What you should do —
An exact copy of all the entries is needed, with no images in it.

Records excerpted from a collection
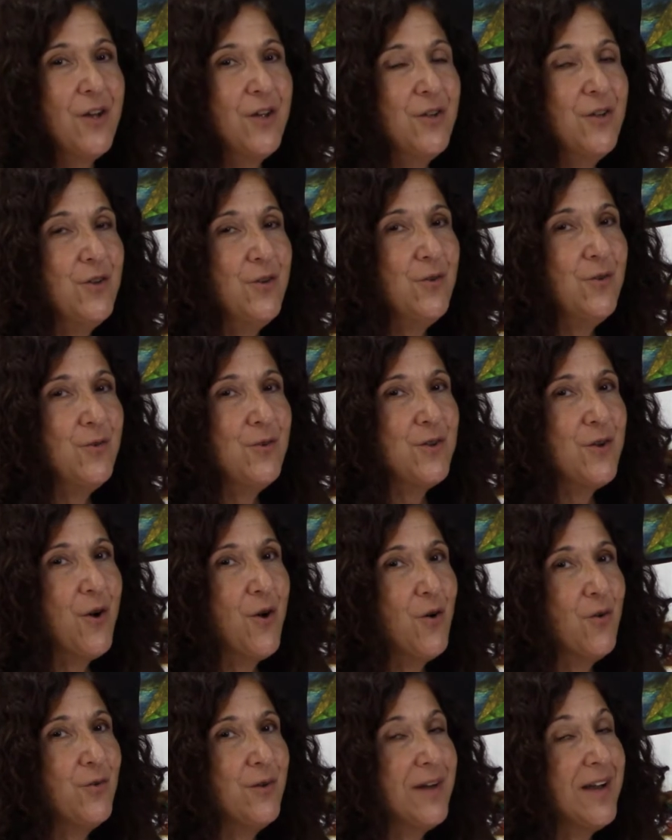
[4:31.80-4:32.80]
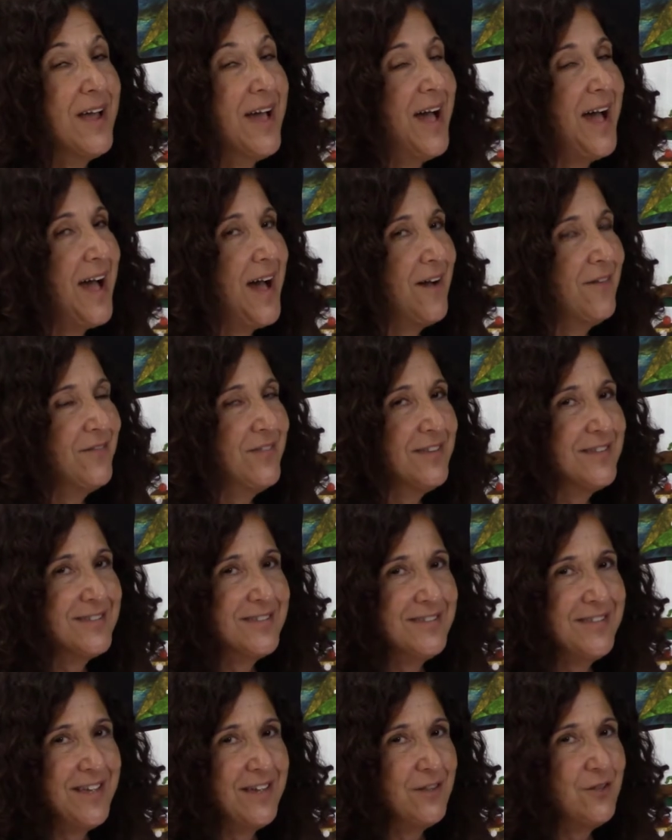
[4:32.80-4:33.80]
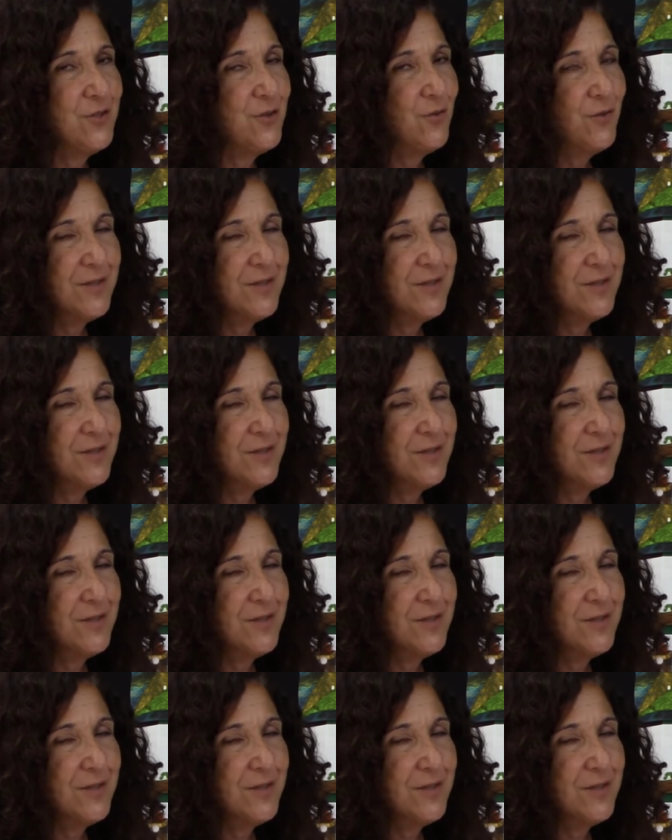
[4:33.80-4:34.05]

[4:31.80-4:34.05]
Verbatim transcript: you don't have the do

Answer section —
[4:31.80-4:32.80]
[4:32.80-4:33.80]
[4:33.80-4:34.05]

[4:31.80-4:34.05]
Verbatim transcript: you don't have the do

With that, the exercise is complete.